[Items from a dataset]

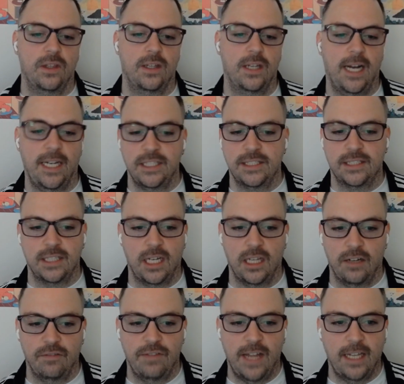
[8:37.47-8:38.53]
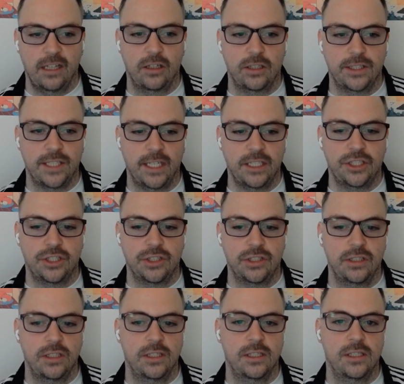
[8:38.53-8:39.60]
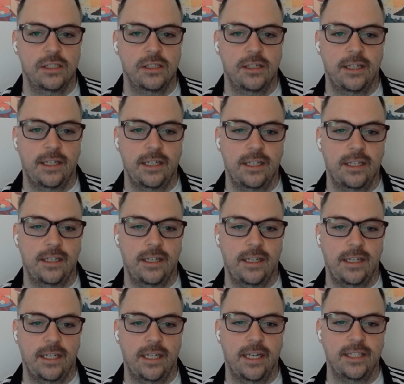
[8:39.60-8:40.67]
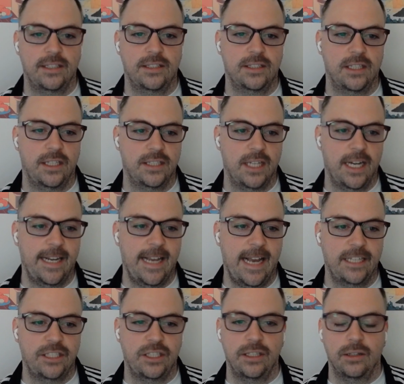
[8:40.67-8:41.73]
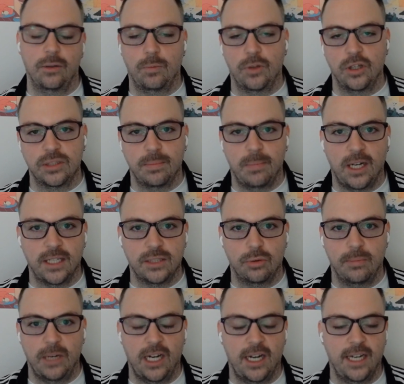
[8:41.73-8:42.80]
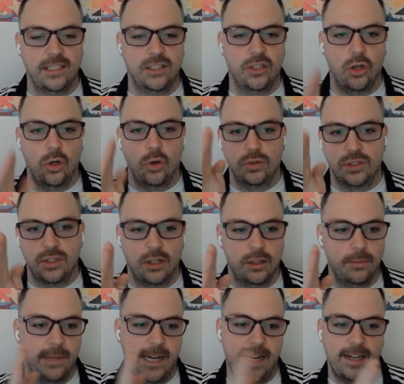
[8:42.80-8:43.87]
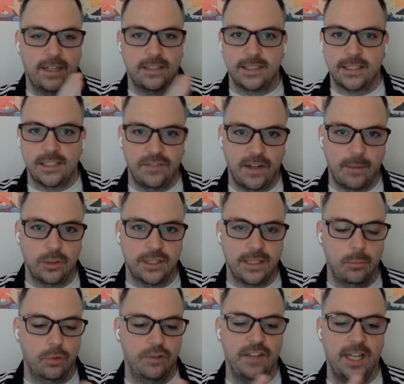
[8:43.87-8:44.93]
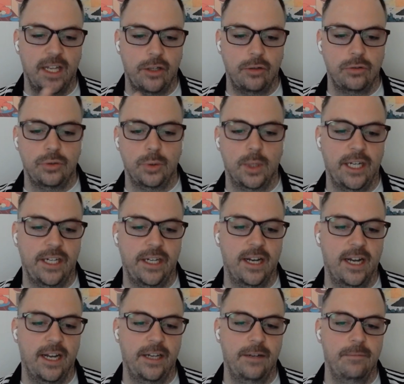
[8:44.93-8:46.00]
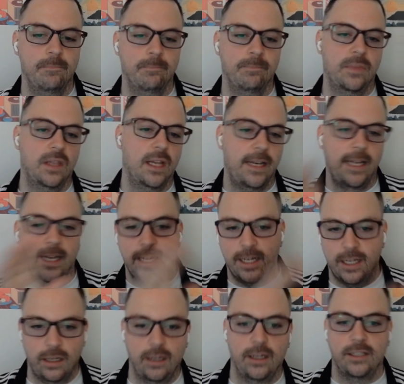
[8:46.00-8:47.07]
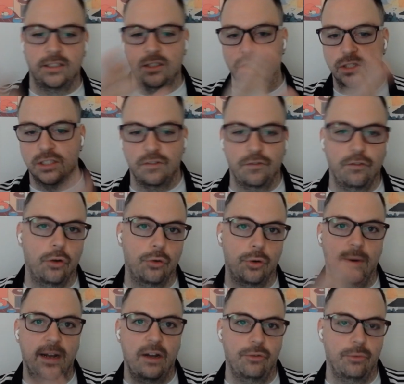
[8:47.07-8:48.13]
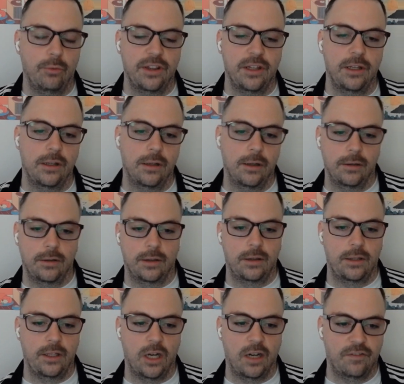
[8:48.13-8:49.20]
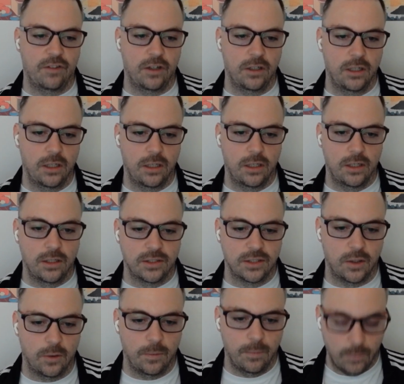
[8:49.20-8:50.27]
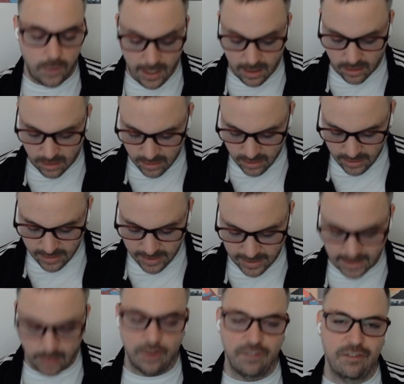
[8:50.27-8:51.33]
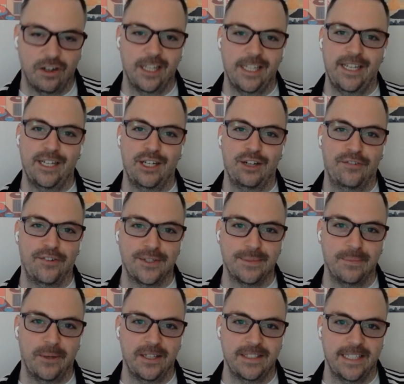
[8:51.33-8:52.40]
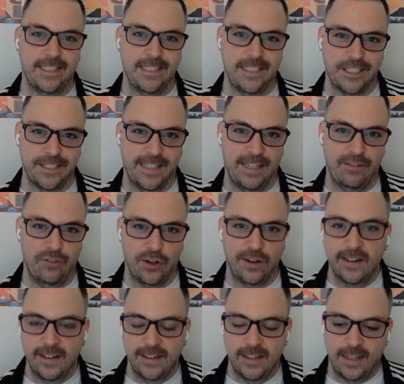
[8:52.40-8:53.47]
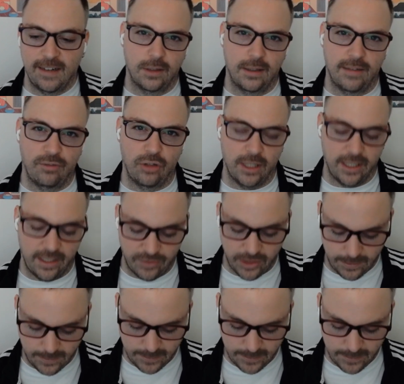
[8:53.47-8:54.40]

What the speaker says: I love that little touch. It's eye-catching, the spots where my eyes go. Starter pack, 65% more value, $2.99, and then it starts to float around within the offer. So yeah, that's it. We finally hit our first monetization lever after level 11.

Your goal:
Transcribe every record above exactly as written, leaving out any pictures.

Exercise solution:
[8:37.47-8:38.53]
[8:38.53-8:39.60]
[8:39.60-8:40.67]
[8:40.67-8:41.73]
[8:41.73-8:42.80]
[8:42.80-8:43.87]
[8:43.87-8:44.93]
[8:44.93-8:46.00]
[8:46.00-8:47.07]
[8:47.07-8:48.13]
[8:48.13-8:49.20]
[8:49.20-8:50.27]
[8:50.27-8:51.33]
[8:51.33-8:52.40]
[8:52.40-8:53.47]
[8:53.47-8:54.40]

What the speaker says: I love that little touch. It's eye-catching, the spots where my eyes go. Starter pack, 65% more value, $2.99, and then it starts to float around within the offer. So yeah, that's it. We finally hit our first monetization lever after level 11.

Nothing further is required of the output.